Source: Dr. Josh Axe
Even if you don’t have any pre-existing heart conditions and consider yourself low risk, it is still an excellent idea to try to reach the recommended daily dosage in order to maintain your levels of health.
Maintain Bone Health
Furthermore, if you suffer from any bone-related issues, particularly those that have an effect on the strength of your bones, Vitamin K2 may be able to help in terms of transporting calcium to the bones and thus increasing their strength.
This also means it is an excellent choice for athletes who want to reduce the risk of suffering any injury when they are playing their sport and exercising.

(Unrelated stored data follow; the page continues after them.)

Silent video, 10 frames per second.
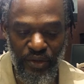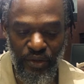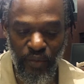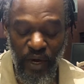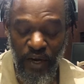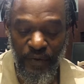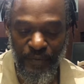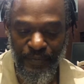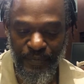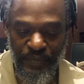wow,
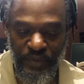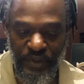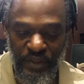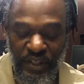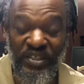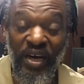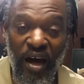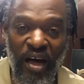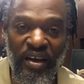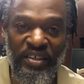it's a
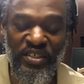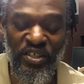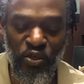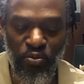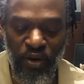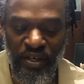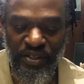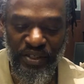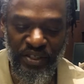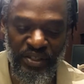hard lesson to do, brothers
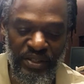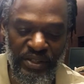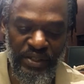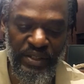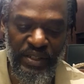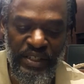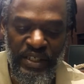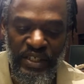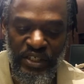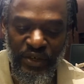and sisters.
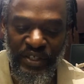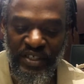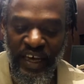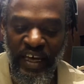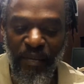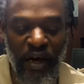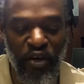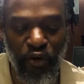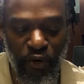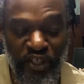So it's saying about the
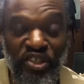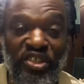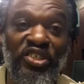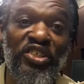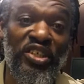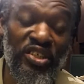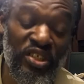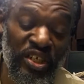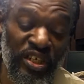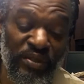Christians,
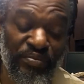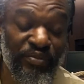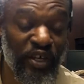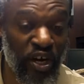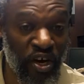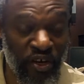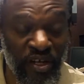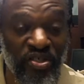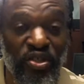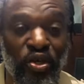the
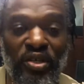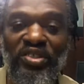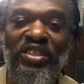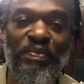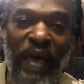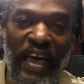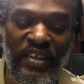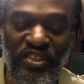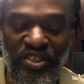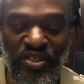conquistadors, the
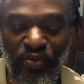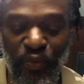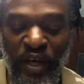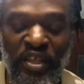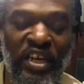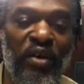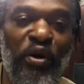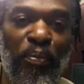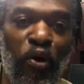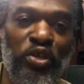Spanish, whether they were
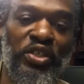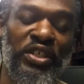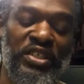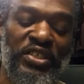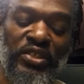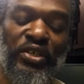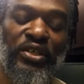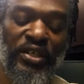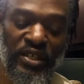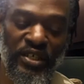Portuguese or
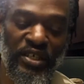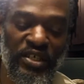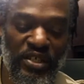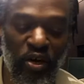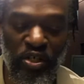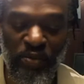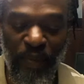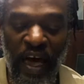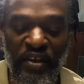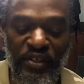
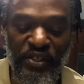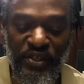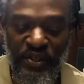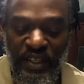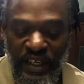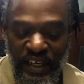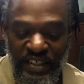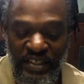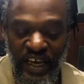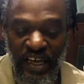Spaniards, it's
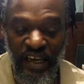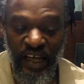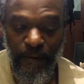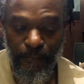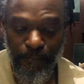saying that,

Good Supplement for Vegetarians
Finally, Vitamin K2 is needed if you have identified that you have a diet that is low in meat consumption, for whatever reason. Vegetarians should seriously consider the supplement as an option, but even those who eat meat and poultry on a regular basis should do a little extra research.
After all, the types of meat you eat play a large part in determining the amount of K2 you receive, and over-consumption of the wrong types of meat may lead to your gaining weight and causing other issues that cancel out the benefits of K2.